◆ Task goal
Would you repeat the listing exactly but omit every picture?

◆ Supplied material
BEGIN
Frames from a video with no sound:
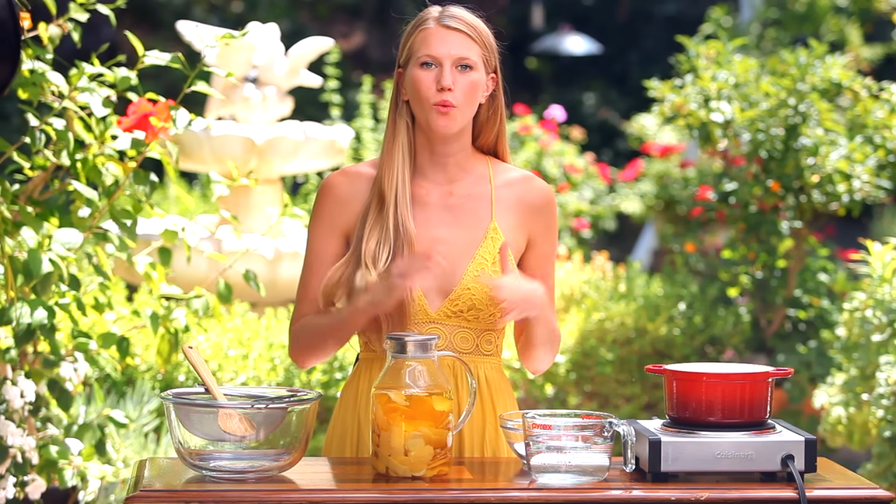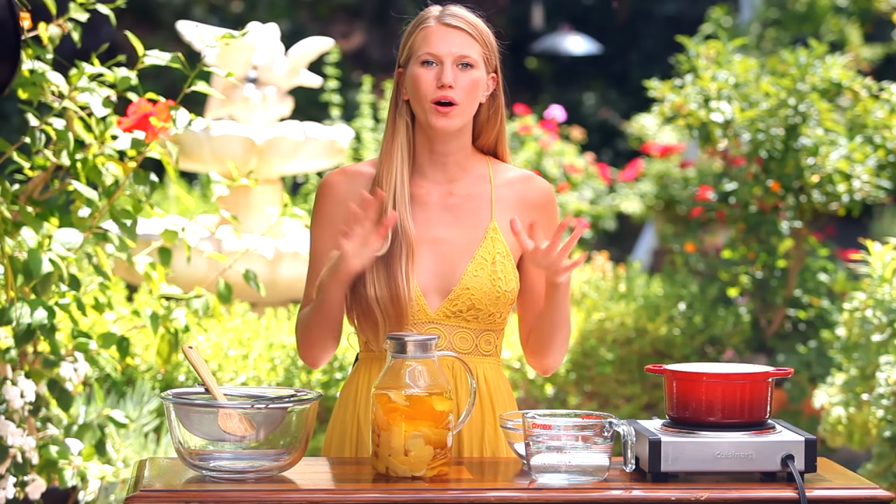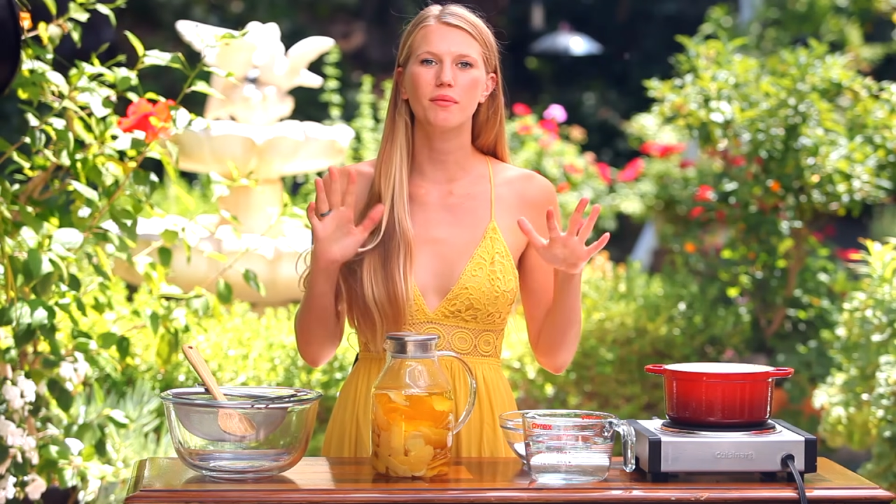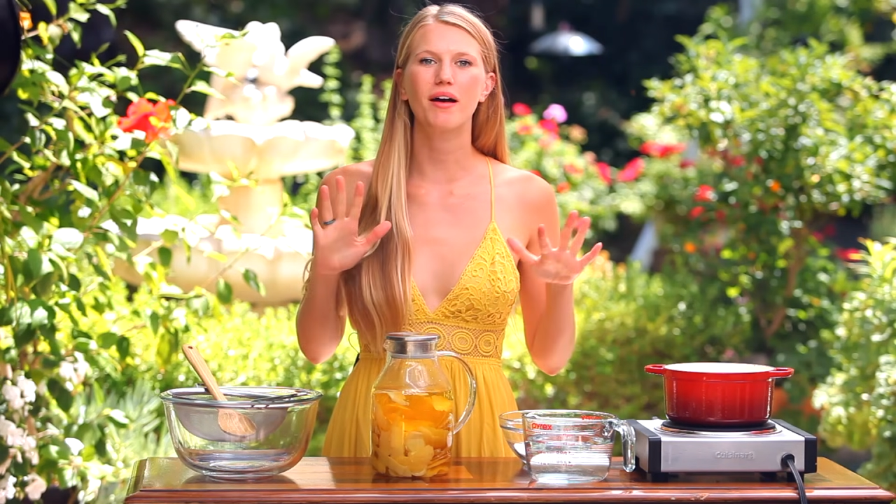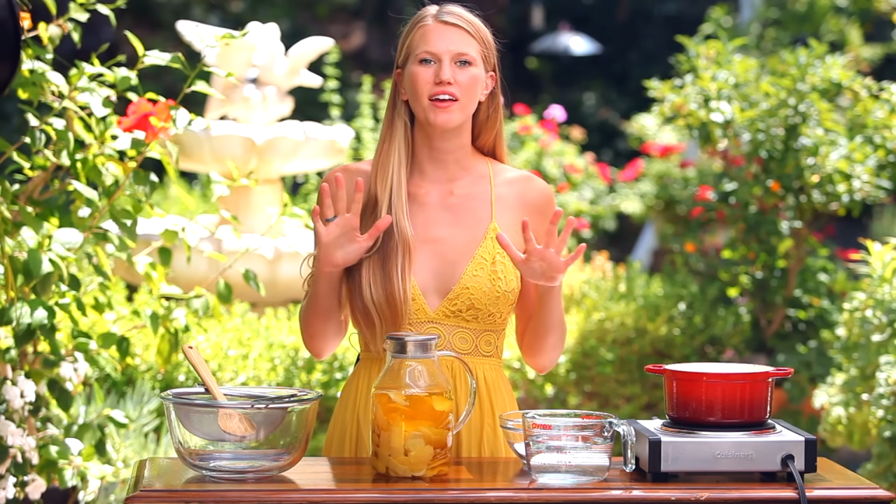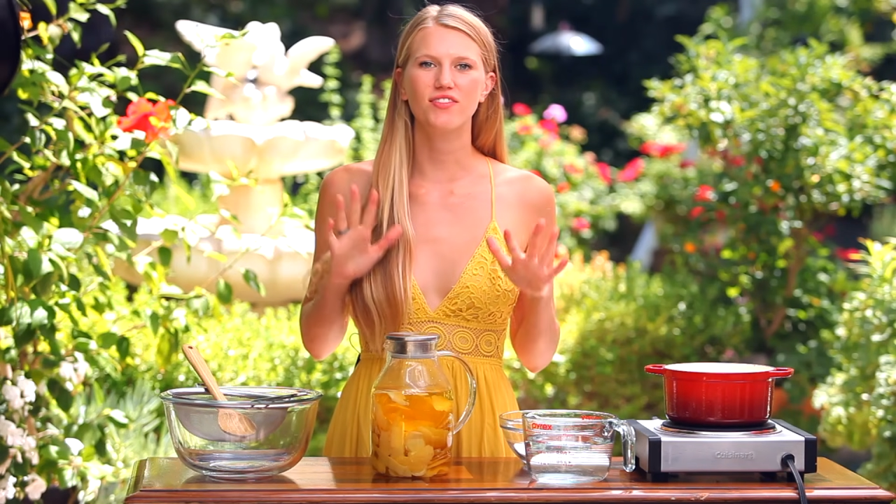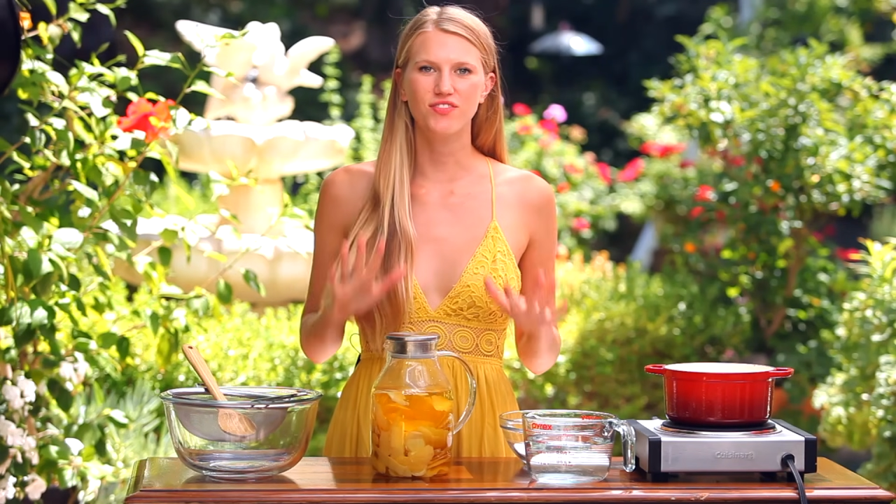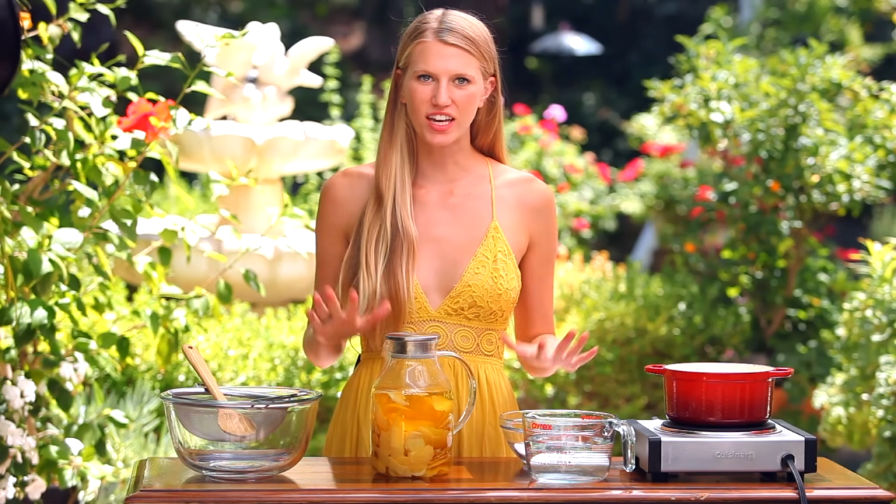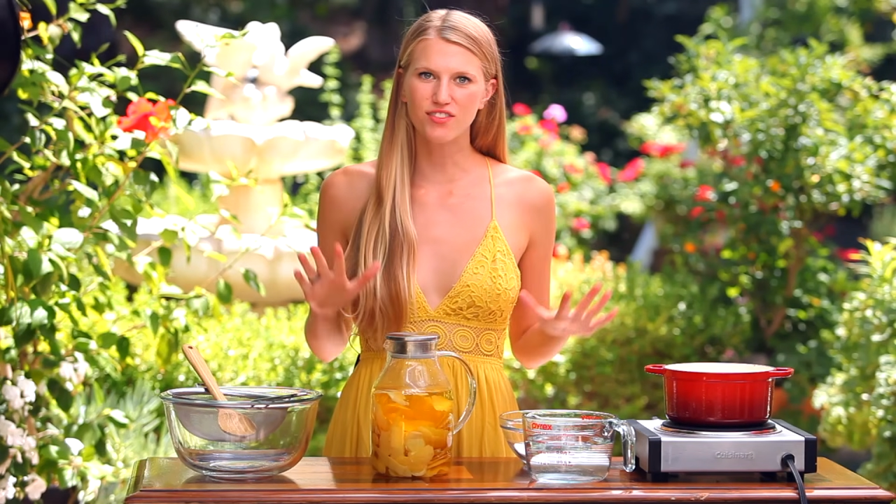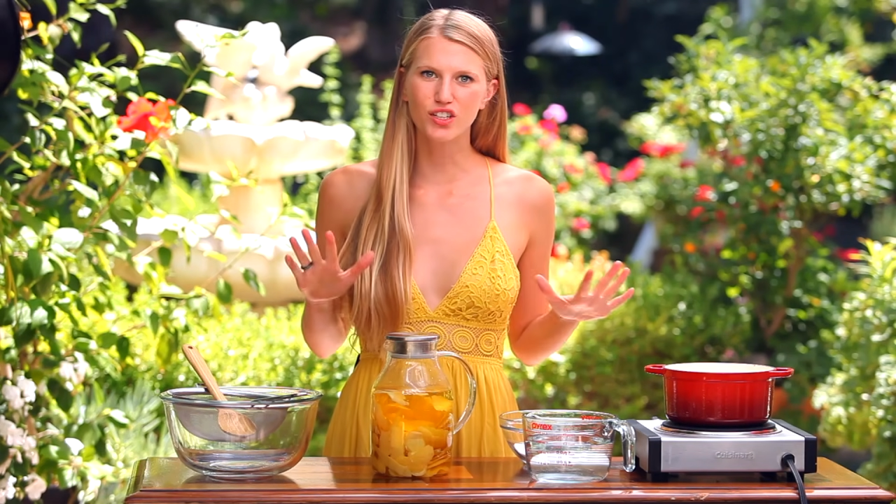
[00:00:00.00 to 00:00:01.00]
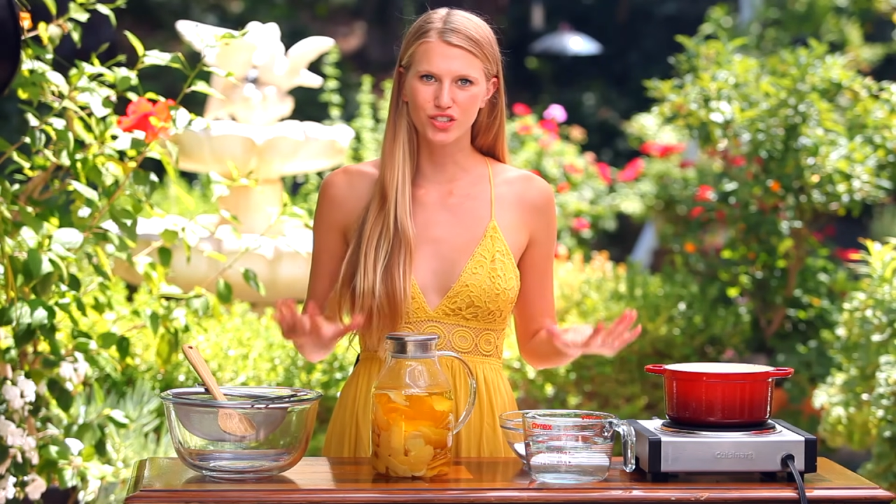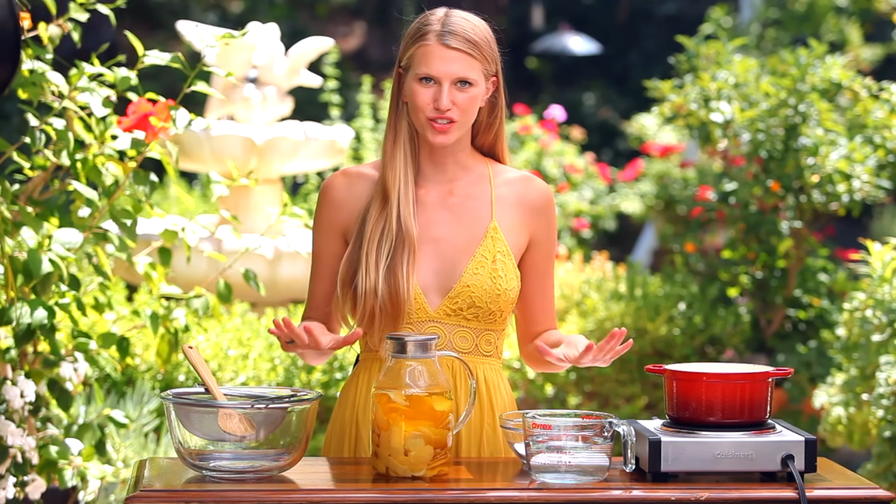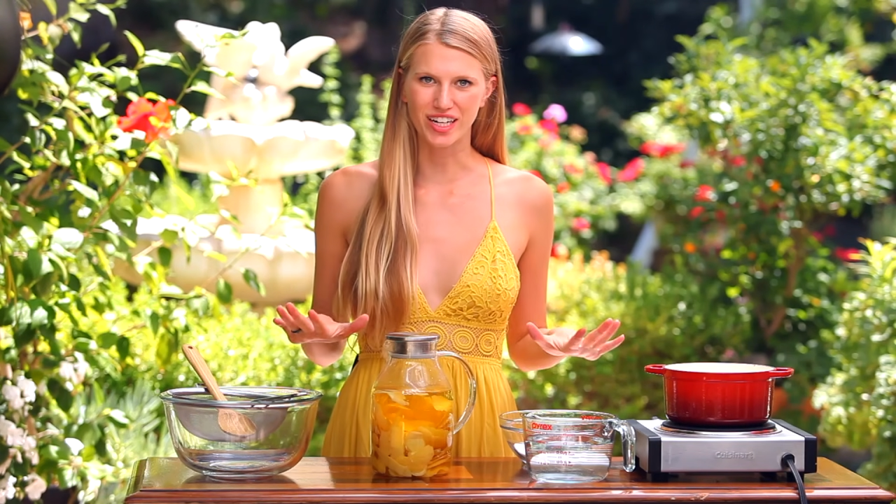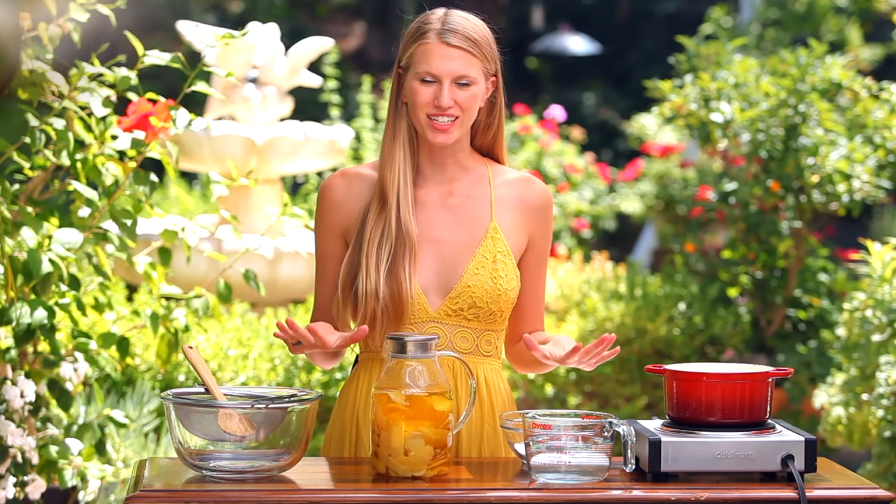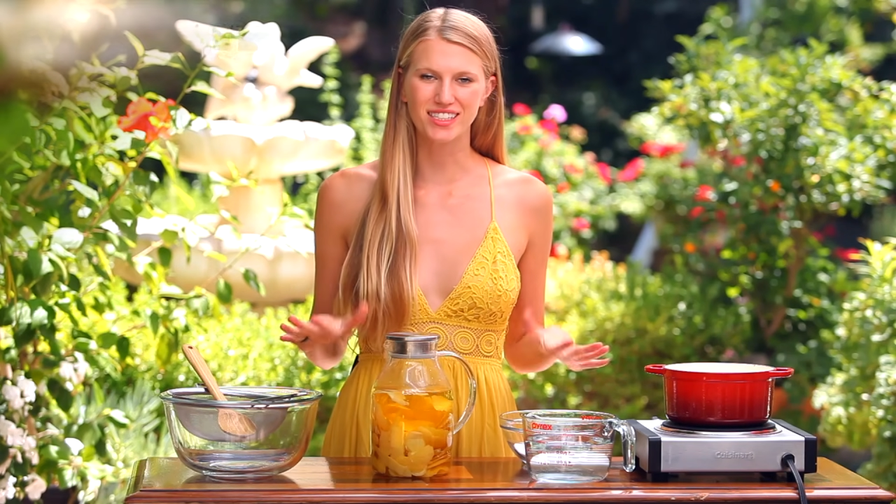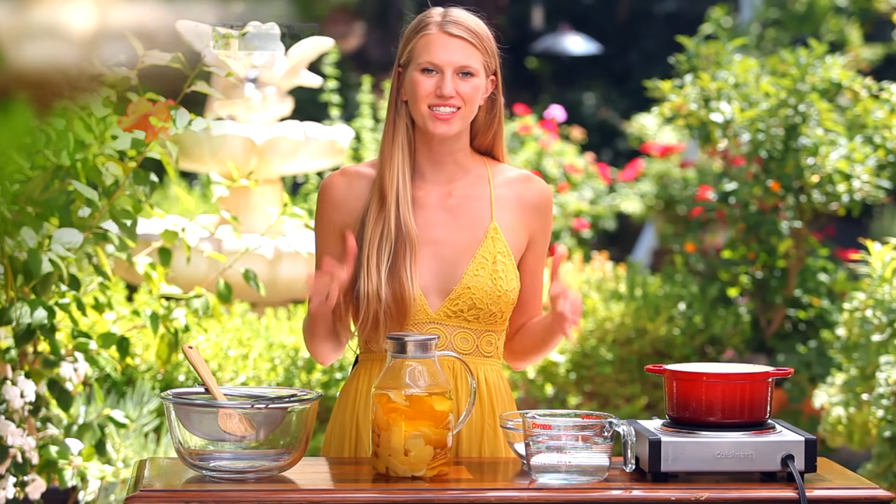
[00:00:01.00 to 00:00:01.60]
one of my favorite drinks,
END
◆ Response to this exercise
Frames from a video with no sound:
[00:00:00.00 to 00:00:01.00]
[00:00:01.00 to 00:00:01.60]
one of my favorite drinks,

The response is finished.